Ficar é bem mais difícil do que partir.

Nossas tias se despediam, tomavam o ônibus na antiga rodoviária que ficava a uma quadra de nossa casa (Av. Fernandes Bastos com Jorge Sperb) Era com lágrimas nos olhos que as víamos partir. A saudade doía dentro de nosso peito. A solidão chegava e nos dava uma vontade incontida de chorar. Eu me recolhia e chorava escondido. Não aceitava aquela ausência de programação, de ruídos, de gente, tão repentina...

Os automóveis parecendo formigas carregadeiras teimavam em seguir o carreiro numa marcha lenta e contínua, deixando para trás casas fechadas e com estas um vazio muito grande que se transformava em saudade. O consolo que se tinha era a esperança de um próximo verão melhor do que o anterior.

Terminado o verão, só ficava a população residente. As casas dos veranistas só seriam habitadas na próxima temporada. De repente, Tramandaí se transformava em uma cidade fantasma.

Como era difícil a readaptação ao silêncio, à quietude, à vida pacata da baixa estação!...



(Texto do meu livro “Tramandaí - Lembranças a Granel – pp.20,21, 1999).

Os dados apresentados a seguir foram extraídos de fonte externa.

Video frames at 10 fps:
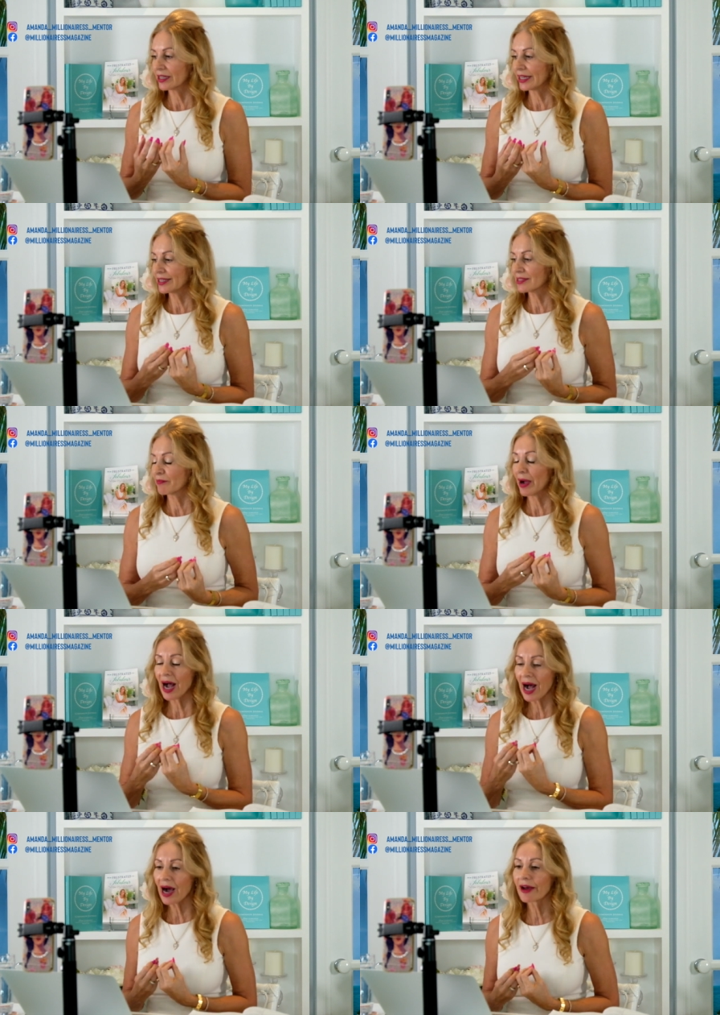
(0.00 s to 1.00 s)
is
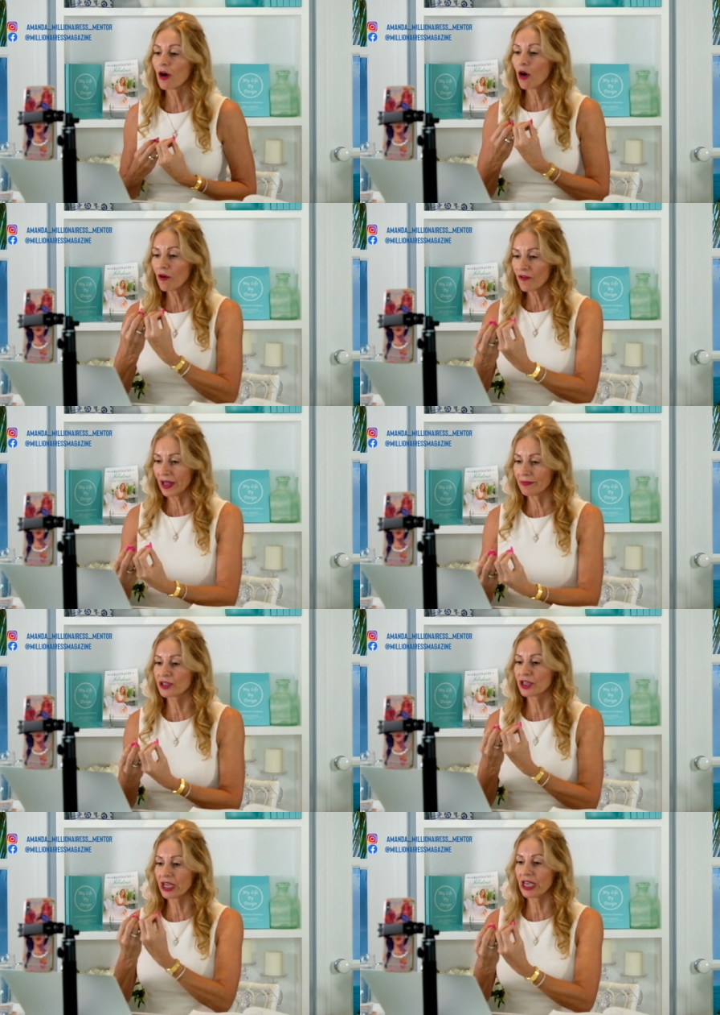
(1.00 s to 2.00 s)
part of them
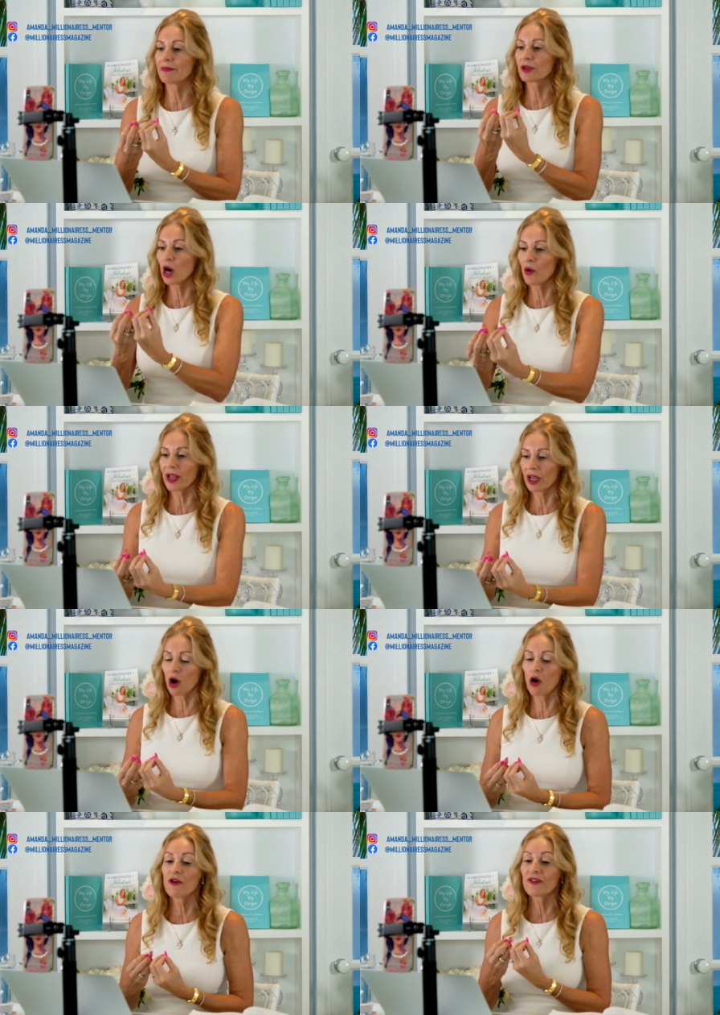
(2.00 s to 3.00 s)
to keep going and
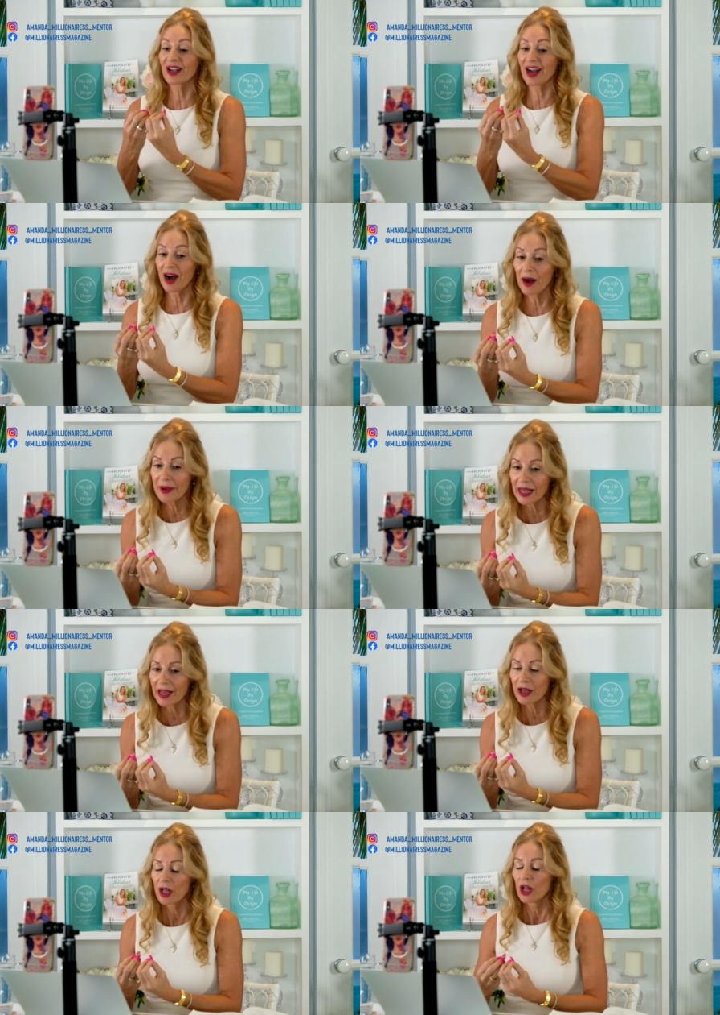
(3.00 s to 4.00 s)

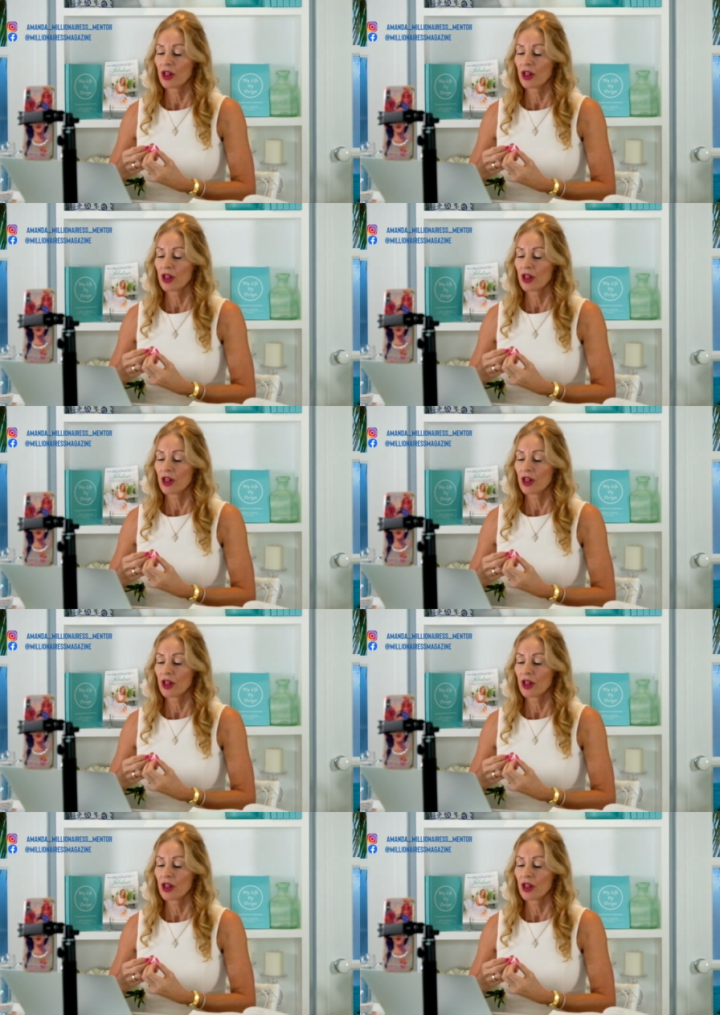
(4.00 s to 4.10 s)
overcoming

Até hoje, quando termina o verão me dá uma nostalgia...

Um comentário:

  1. Amiga Leda, a vantagem é q hoje termina o verão, mas as distâncias encurtaram, a comunicação é atmia quase instantânea, concordo com seu texto, acho realmente interessante, mas discordo do final, não seja nostalgica, pense q num piscar de olhos todos se ajuntam, os finais de semana já não nos parecem solitários, os feriadões parecem grandes festas e na dor, não podemos esquecer, rapidinho estamos juntos, adorei ler seu post, interessante, leva à questionar e a pensar, e pensar é bom, se penso, logo, existo e existir é uma graça DIVINA, bjos de paz.